The Master and his Emissary continues. In McGilchrist's framework, the left hemisphere is more explicit, the right more implicit, and this sometimes manifests in the terms "verbal" and "non-verbal." However, these words themselves seem inadequate, because metaphor, which is ultimately verbal, is in his account the right hemisphere's domain. McGilchrist might say (I can't remember if he did) that our thinking in these terms is itself a left-brain phenomena. In other words, our very idea of "non-verbal" interaction might be subtly misleading us from something profound.

Being myself, I naturally try to shortcut the investigation of this profundity, and have begun to wonder if the internet needs a passive-aggressive quip system. Imagine a smaller italics label on posts, something like a flair on the bottom, one which says EdenicFaithful did not find it necessary to respond to this commenter.

Do we need more room to praise or display aggression in less direct means? We normally think of this in terms of "body language," but this too might be missing the mark.

Of course my first suggestion seems likely to pour gasoline on the fire, but maybe there's a recognizable format which would allow more implicit expression using the mediums available to the internet, including text. Likes and dislikes are, after all, black-and-white, which is in McGilchrist's account a left hemisphere phenomena. Something obvious may be eluding us.

I've been thinking of Dewey's point as The Riddle of the Flute Children. Its applies quite generally. Cutting and pasting the riddle:

Amartya Sen starts his book The Idea of Justice with a parable about three children and a flute. Who gets the flute? The child who can play it? The child who made it? The child who has nothing else?

The response that gets to the heart of the matter is

Kill the person who asked the question. Once the idea of redistributing flutes takes hold, ambitious men will fight to be Lord High Distributor of Flutes. The fighting will escalate. The flute will be broken and the child who made it will die.

Asking who deserves the flute is self-defeating because the question sets off violence that leaves us without a flute.

Turning aside from political philosophy and turning back to the reading of old books, I notice that Dewey has priority. He made my point in 1927, 96 years before me. But his point and his once popular book have faded and I was unaware of them.
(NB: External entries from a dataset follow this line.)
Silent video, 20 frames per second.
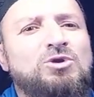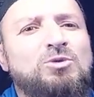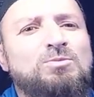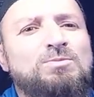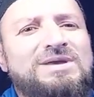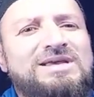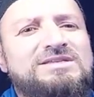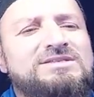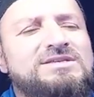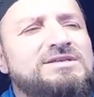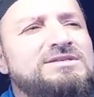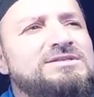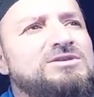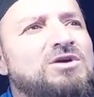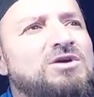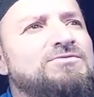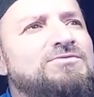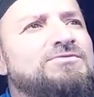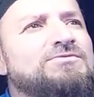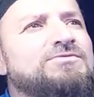basics
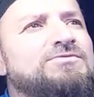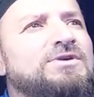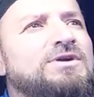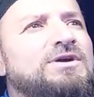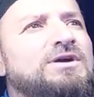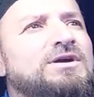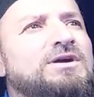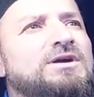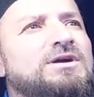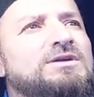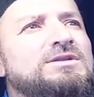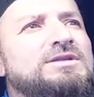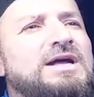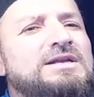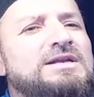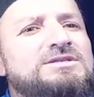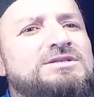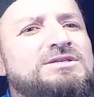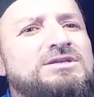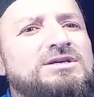of
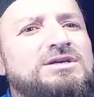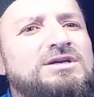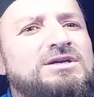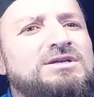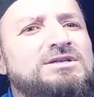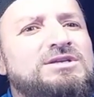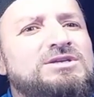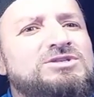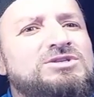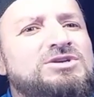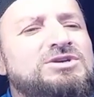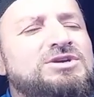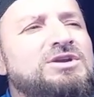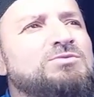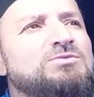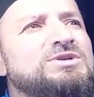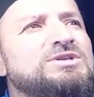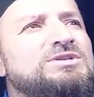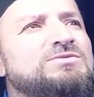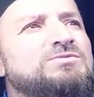the circuit
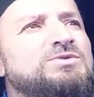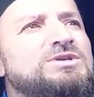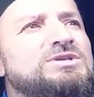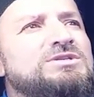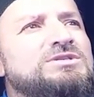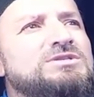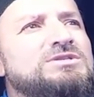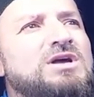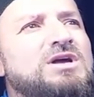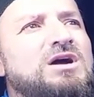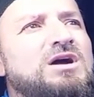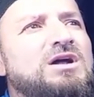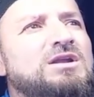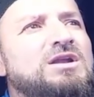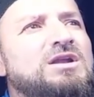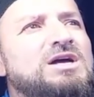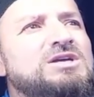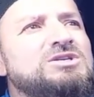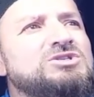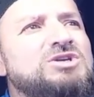we saw
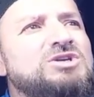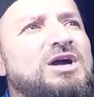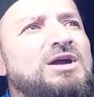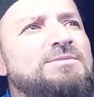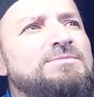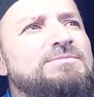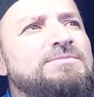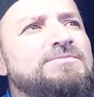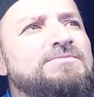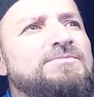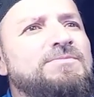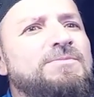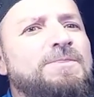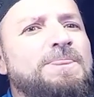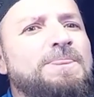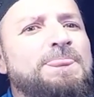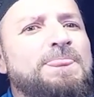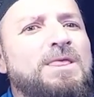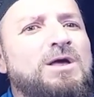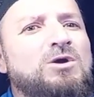last time,
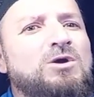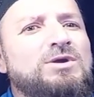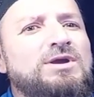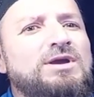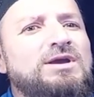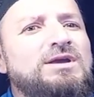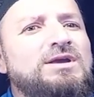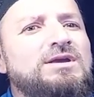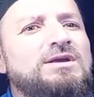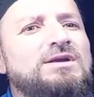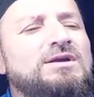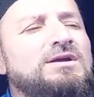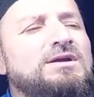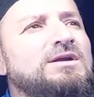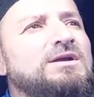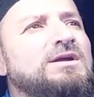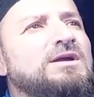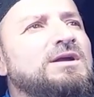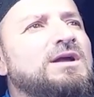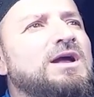okay,
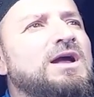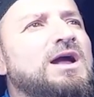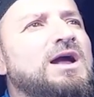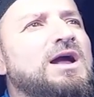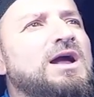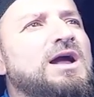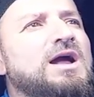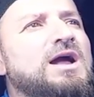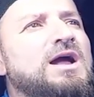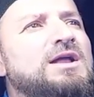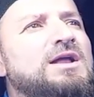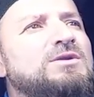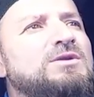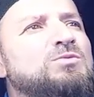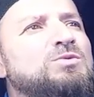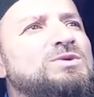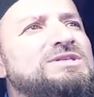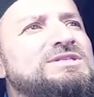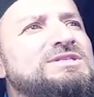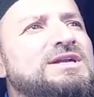and
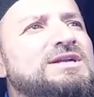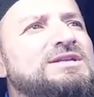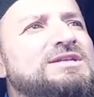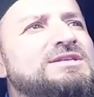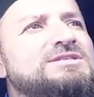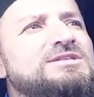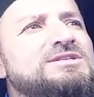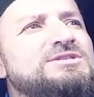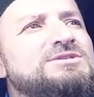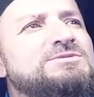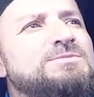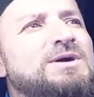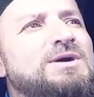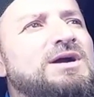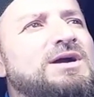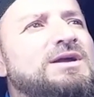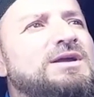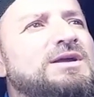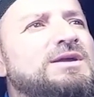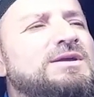we said this is
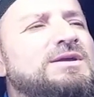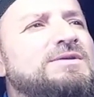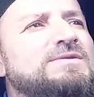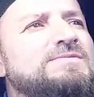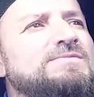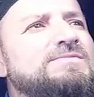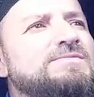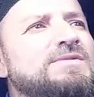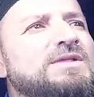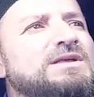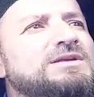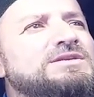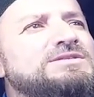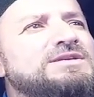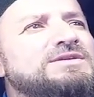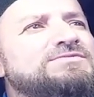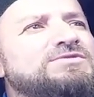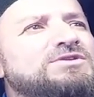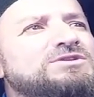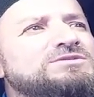my,
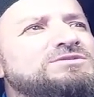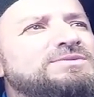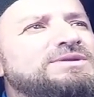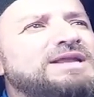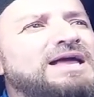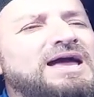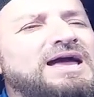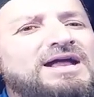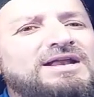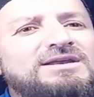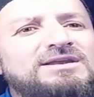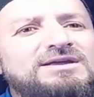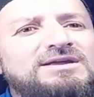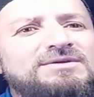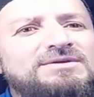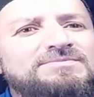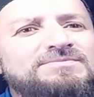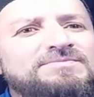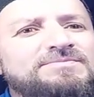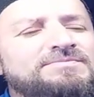say for example, NAND
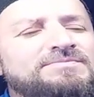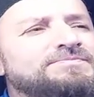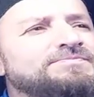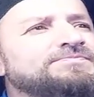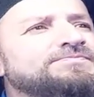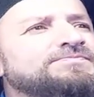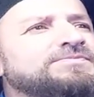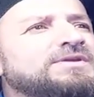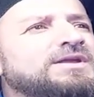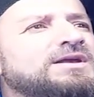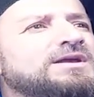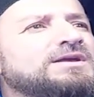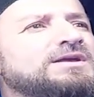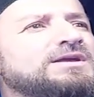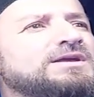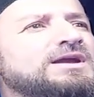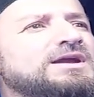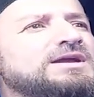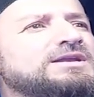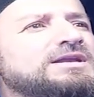
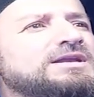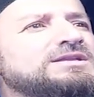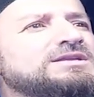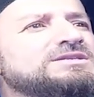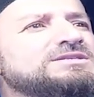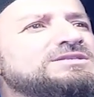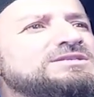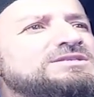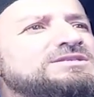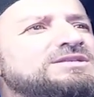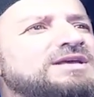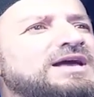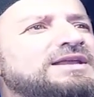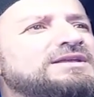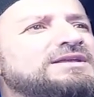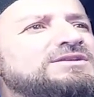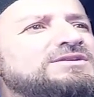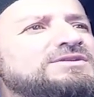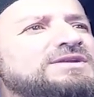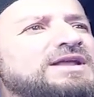gate, and this is the
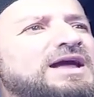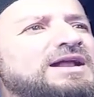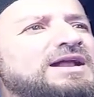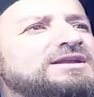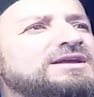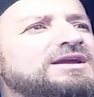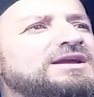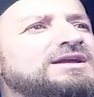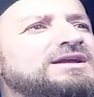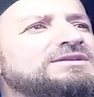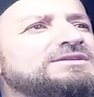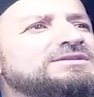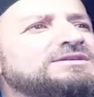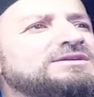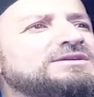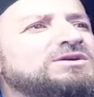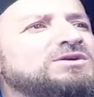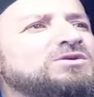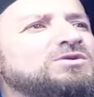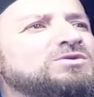another NAND gate,
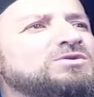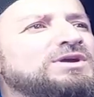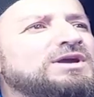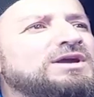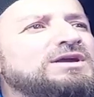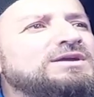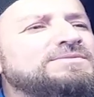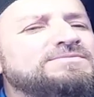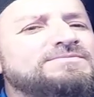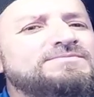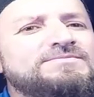okay.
It seems obvious to me that my violent and strident phrasing of the Riddle of the Flute Children is a mistake. The idea gets masked by peoples reaction against the over-the-top expression. I would do better to phrase it in a mild and temperate way. Perhaps

recognition of evil consequences which have resulted from the opposite course

Whoops! That doesn't work either. Only a dark wizard of Ravenclaw would pick up on the profundity of the point being made. How is one supposed to expressive this difficult idea?

🙄 🤓.

EdenicFaithful laughs without comment.

Oh god. I parsed that as one of Pillars of Eternity II's companion reactions.

If you haven't played the game, they're short lines which pop up when a companion has strong opinions about your dialogue choices. Each of them has a variety of things they care about, and there's some randomness, so it does a good bit to liven up the interactions. Most of them are sensible. Others are hilarious.